Just go as hard as you can for 10/10 and then back it off a little bit from that perceived effort. If you're doing it properly you should be a sweaty mess by the end. As it's a perceived scale you can vary depending upon how you (your legs) are feeling that day, so don't have to flogg yourself too much to hit a power or HR target.

That saying, I did Downward Spiral last night and on the two initial sprints at 10/10 I was hitting 760w, which REALLY hurt.


----------



## endoman (21 Jan 2013)

google will find you a programme to relate the effort levels to your FTP, if you follow that then it really really hurts!


----------



## Rob3rt (21 Jan 2013)

endoman said:


> google will find you a programme to relate the effort levels to your FTP, if you follow that then it really really hurts!


 
Can you clarify how this is meant to work?


----------



## endoman (21 Jan 2013)

it tells you how many watts to put out for each suggested effort level. 

http://viewsoftheroad.com/powerfiles/Sufferfest_Erg_Files.xls


----------



## Rob3rt (21 Jan 2013)

And if you don't have a power meter (i.e. the OP) this is useful how?

Or are you stating for general interest rather than directly to the OP?


----------



## endoman (21 Jan 2013)

cos someone else in the thread mentioned their power output I thought it was a useful link to mention, 
I'd buy a cadence sensor, I find it pretty useful,


----------



## edindave (21 Jan 2013)

Rob3rt said:


> How about something like RHR+[RPEx((MHR-RHR)/10)] = HR Figure.
> 
> i.e.

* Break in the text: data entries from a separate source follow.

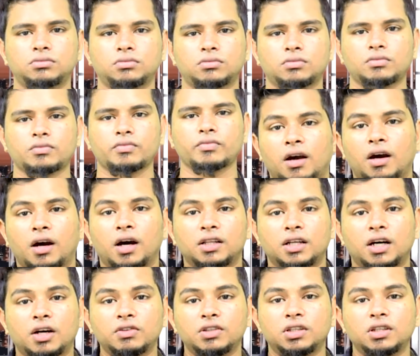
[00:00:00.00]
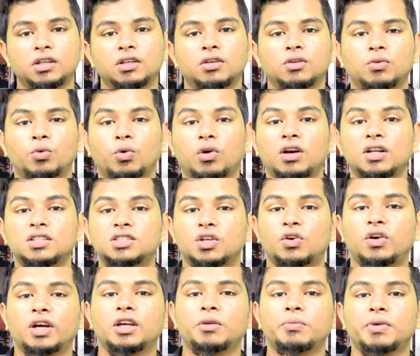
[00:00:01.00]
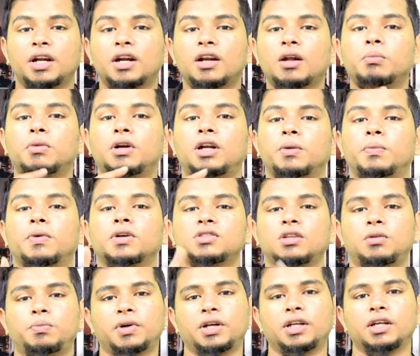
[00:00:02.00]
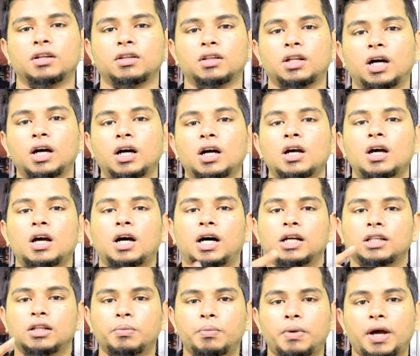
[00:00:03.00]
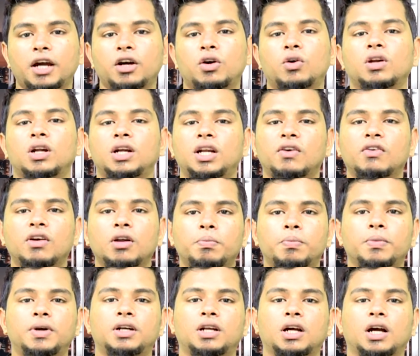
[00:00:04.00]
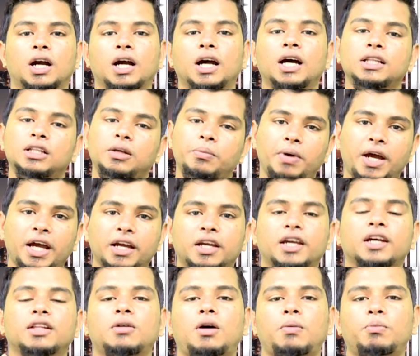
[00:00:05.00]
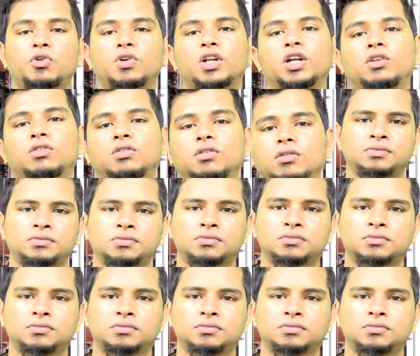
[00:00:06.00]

ஏன் அதாவது ஒரு லட்ச ரூபாய்க்கு மேலே நம்ம டெபாசிட் பண்ணியிருந்தா அந்த பேங்க்கோட டெவலப்மெண்ட்டுக்காக அந்த பேங்க்கே அந்த அமௌண்ட் எடுத்துக்கும்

An RPE of zero yields RHR.
> An RPE of one yields RHR plus one tenth of the difference between your MHR and your RHR.
> ...


 
Thanks for that suggestion... I knocked up a table in Excel to see what numbers come out. 

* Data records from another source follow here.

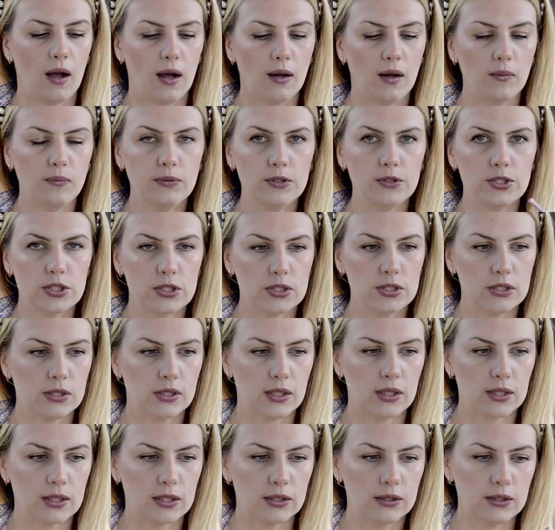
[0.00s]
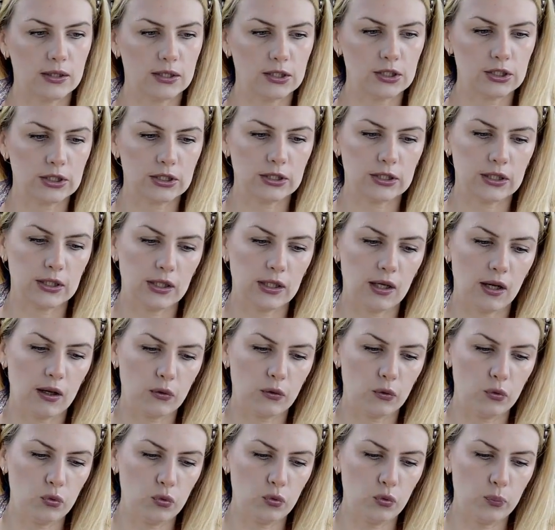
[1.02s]
Обычные карандаши
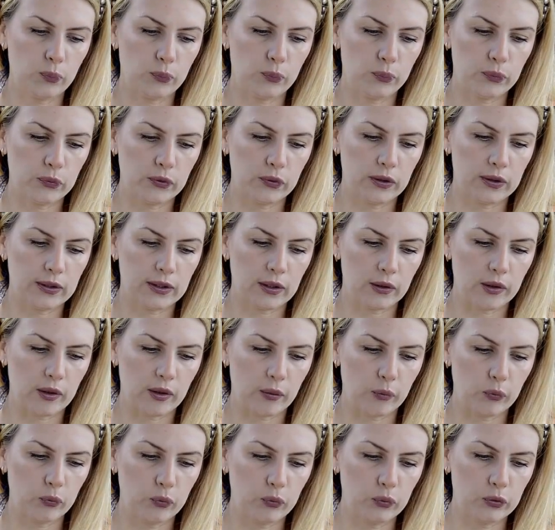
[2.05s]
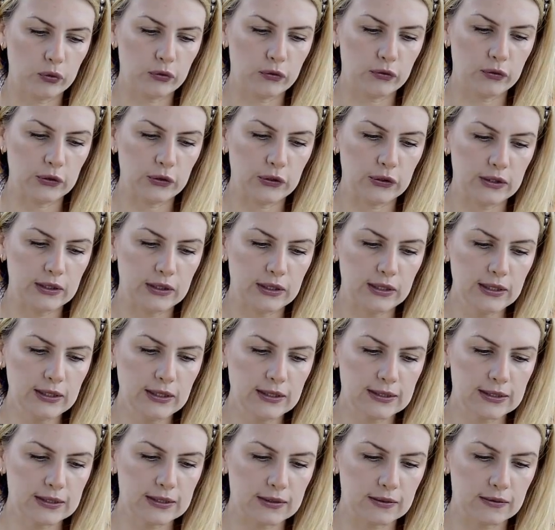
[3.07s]
для губ э, от
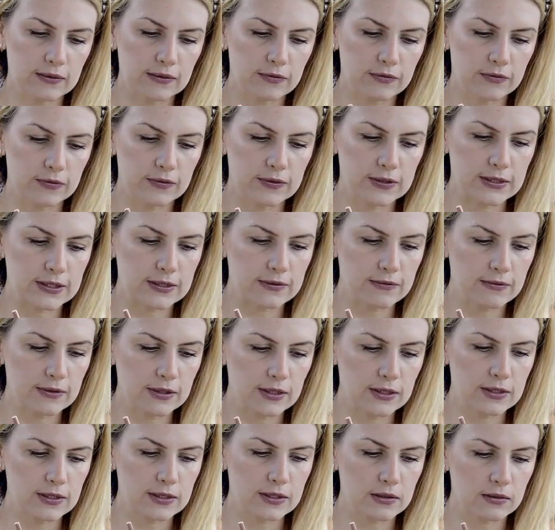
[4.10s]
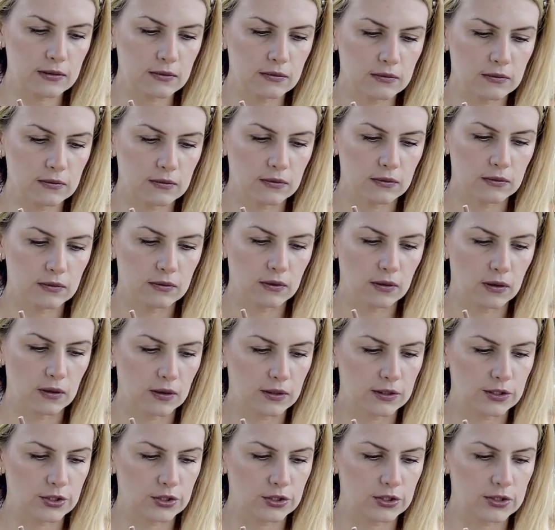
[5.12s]
NYX в цвете...
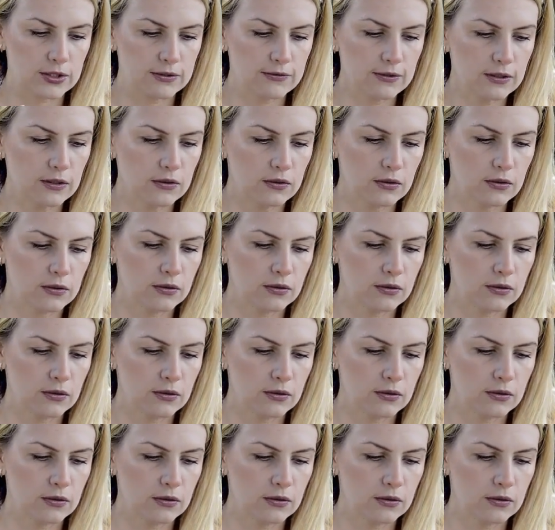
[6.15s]
А где же цвет?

Seems like a good starting point against which I can compare HR Zones from my Garmin, and tweak from there.

Cheers!


----------



## Tomba (21 Jan 2013)

Will this help converting RPE to HR?
http://www.cardiacathletes.org.uk/calc1.php


----------



## edindave (21 Jan 2013)

Tomba said:


> Will this help converting RPE to HR?
> http://www.cardiacathletes.org.uk/calc1.php


Thanks Tomba, that looks useful, have bookmarked that link.


----------